Alla Francia non dispiacciono le sue centrali nucleari
E ne vuole costruire di nuove, soprattutto adesso che l'Europa è nel pieno di una crisi energetica
Il presidente francese Emmanuel Macron ha presentato martedì sera un ambizioso piano di investimenti da 30 miliardi di euro per favorire il rilancio dell’economia francese. Il piano, presentato a sei mesi dalle elezioni presidenziali, si chiama Francia 2030 e il suo «obiettivo numero uno», ha detto Macron, è quello di «reinventare il nucleare», costruendo nuove centrali nucleari ad alta efficienza per la produzione di energia elettrica.
Questo è un notevole cambiamento rispetto a qualche anno fa: all’inizio della sua presidenza, Emmanuel Macron disse che avrebbe ridotto di molto la dipendenza della Francia dall’energia nucleare, smantellando parte degli impianti del paese. Al tempo, l’opinione pubblica francese era piuttosto diffidente nei confronti dell’ ampio utilizzo da parte della Francia di centrali nucleari, a causa tra le altre cose di disastri come quello al reattore giapponese di Fukushima nel 2011. Le cose però sono cambiate negli ultimi tempi: in questi mesi, grazie al nucleare, la Francia è stata praticamente immune dalla grave crisi energetica che sta colpendo il resto dell’Europa, e Macron ha rivalutato la possibilità di investire nel nucleare.
«Perché mettere [il nucleare] al primo posto? Perché la prima questione è la produzione di energia. Per produrre energia, e in particolar modo elettricità, noi abbiamo una possibilità, il nostro modello storico: il nucleare», ha detto Macron presentando il progetto.
#France2030, objectif 1.
Réinventer le nucléaire. pic.twitter.com/uifI7piTC3— Emmanuel Macron (@EmmanuelMacron) October 12, 2021
Macron vorrebbe far costruire sei nuovi reattori modulari di piccola taglia (SMRs). Secondo i parametri dell’Agenzia internazionale per l’energia atomica (IAEA, l’organizzazione dell’ONU incaricata di controllare il settore dell’energia nucleare), un reattore nucleare si può definire “piccolo” sotto i 300 MW di potenza elettrica massima prodotta. I reattori modulari di piccola taglia sono quindi meno potenti di un tradizionale reattore nucleare, ma anche meno complicati da costruire. Alla costruzione di questi reattori il piano ha dedicato un miliardo di euro dei 30 complessivi.
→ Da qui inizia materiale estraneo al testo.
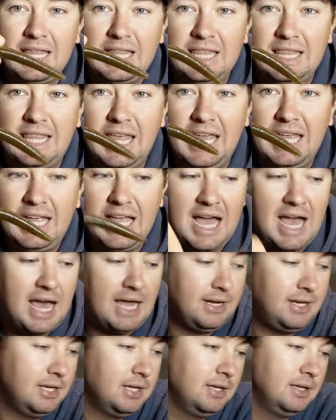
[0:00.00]
They
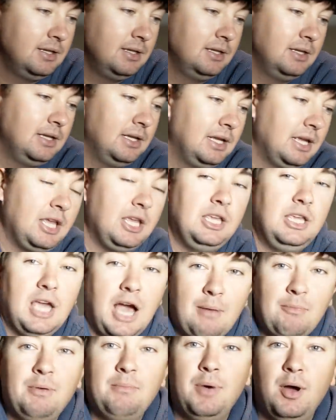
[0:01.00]
got
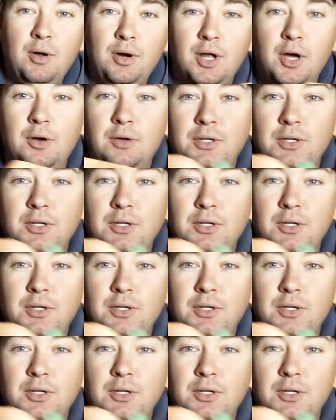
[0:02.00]
Yamamoto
La Francia è, come ha scritto Politico, «l’unica potenza nucleare dell’Unione Europea». Nel paese ci sono 58 reattori nucleari attivi, che producono più del 70 per cento dell’energia elettrica francese. Per la Francia il nucleare è spesso stato un motivo di orgoglio nazionale, che tra l’altro ha una tradizione longeva: la Francia ha aperto la prima centrale nucleare nel 1962 (l’Italia nel 1963), cominciando a usarla per produrre energia elettrica dall’anno successivo, senza più smettere (l’Italia smise nel 1990, dopo il referendum del 1987 indetto anche a seguito del disastro di Chernobyl).
La produzione di energia elettrica tramite centrali nucleari permette ai cittadini francesi di pagare l’elettricità meno degli altri paesi europei, e di potersi autoprodurre l’energia elettrica quando i costi sul mercato salgono, come sta succedendo oggi con la crisi energetica. Successe anche con la crisi petrolifera del 1973, quando i paesi produttori alzarono vertiginosamente i loro prezzi: in quel caso, la Francia investì ancora più risorse nell’energia nucleare, riducendo al minimo le importazioni.
Per una serie di ragioni, negli ultimi anni l’entusiasmo francese nei confronti delle proprie centrali nucleari si era sgonfiato. La ragione più importante è stata sicuramente il disastro della centrale nucleare di Fukushima, in Giappone: uno tsunami la colpì nel 2011, provocando la parziale fusione di alcuni reattori e una serie di successive esplosioni. Le esplosioni diffusero polveri radioattive per chilometri attorno alla centrale, costringendo decine di migliaia di persone ad abbandonare le proprie case per anni.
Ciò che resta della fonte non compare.